__RECORDS FOR PROCESSING__
▼
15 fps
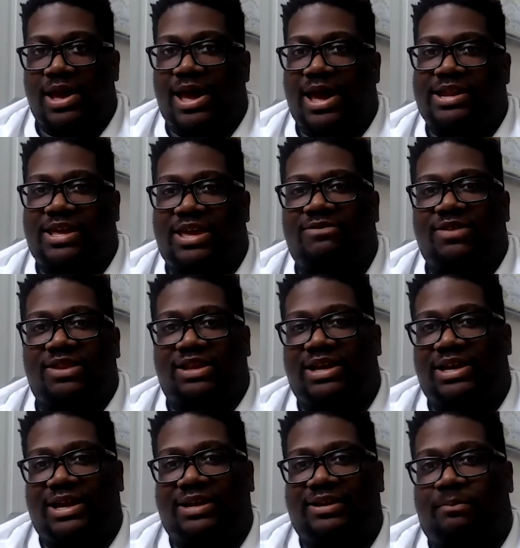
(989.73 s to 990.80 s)
And even
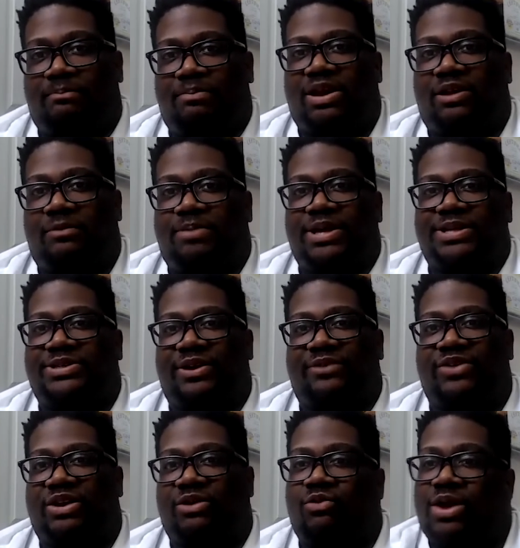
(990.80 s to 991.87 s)
looking at the bigger picture of
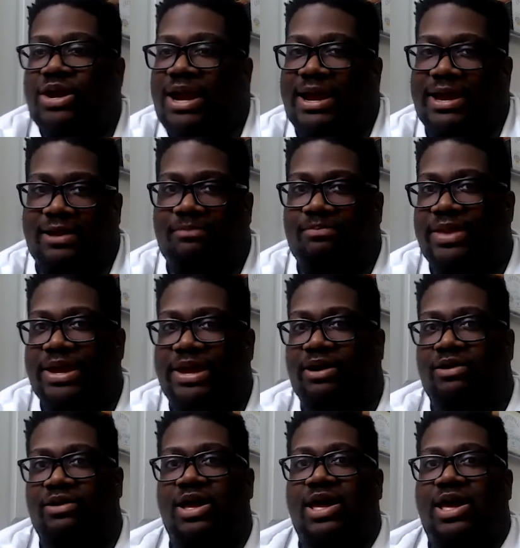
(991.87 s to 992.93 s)
it, or where I am
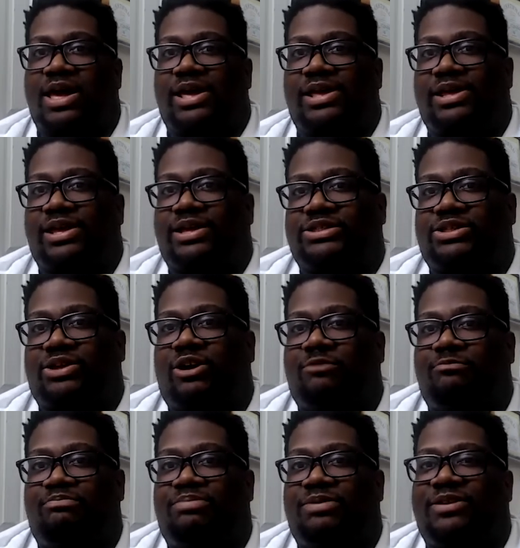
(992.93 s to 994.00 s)
now, it
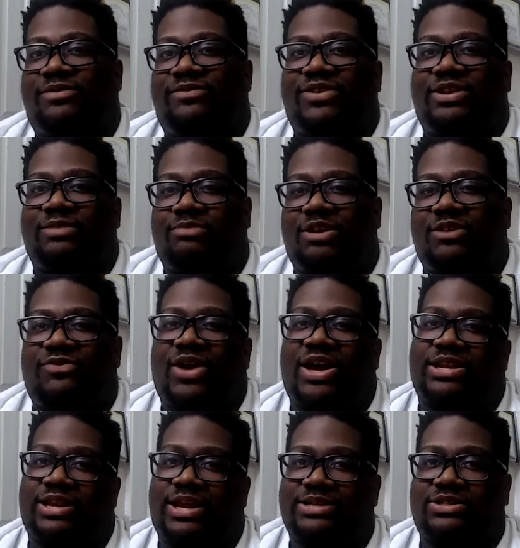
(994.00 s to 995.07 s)
started benefiting me
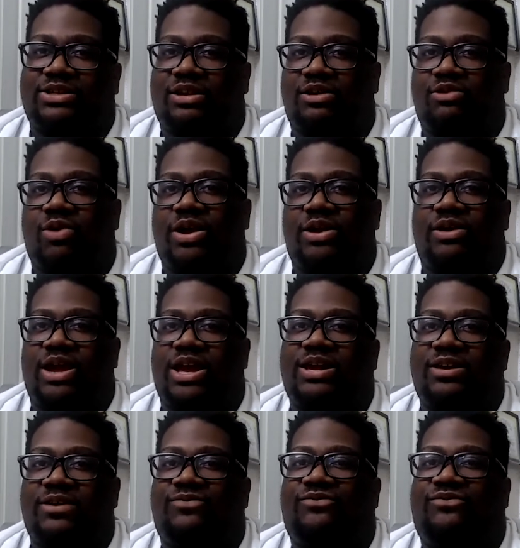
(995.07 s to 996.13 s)
financially, where it
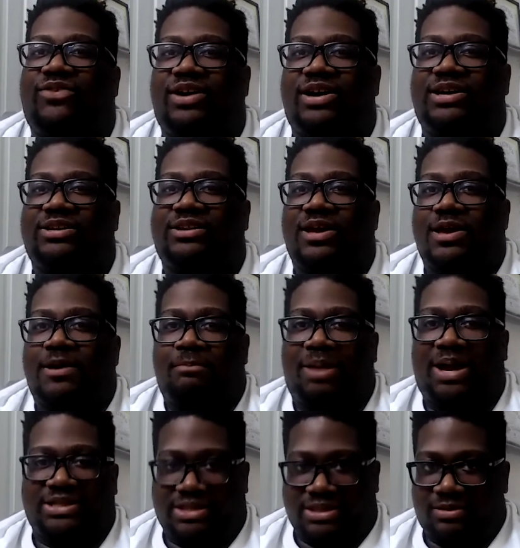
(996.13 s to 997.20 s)
could fund
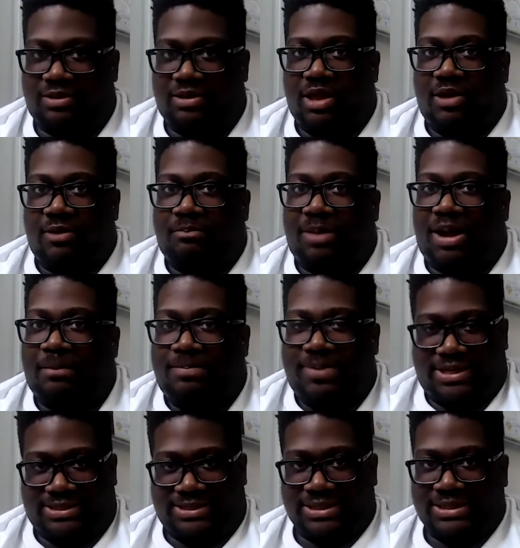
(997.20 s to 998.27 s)
my
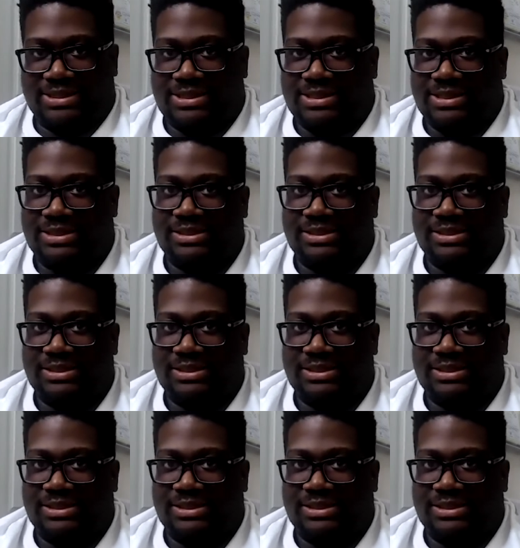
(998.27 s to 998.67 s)
business.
▲
__PROBLEM TO SOLVE__
Reproduce the data in full. Do not carry over any picture.

__RESPONSE FOR THIS EXERCISE__
15 fps
(989.73 s to 990.80 s)
And even
(990.80 s to 991.87 s)
looking at the bigger picture of
(991.87 s to 992.93 s)
it, or where I am
(992.93 s to 994.00 s)
now, it
(994.00 s to 995.07 s)
started benefiting me
(995.07 s to 996.13 s)
financially, where it
(996.13 s to 997.20 s)
could fund
(997.20 s to 998.27 s)
my
(998.27 s to 998.67 s)
business.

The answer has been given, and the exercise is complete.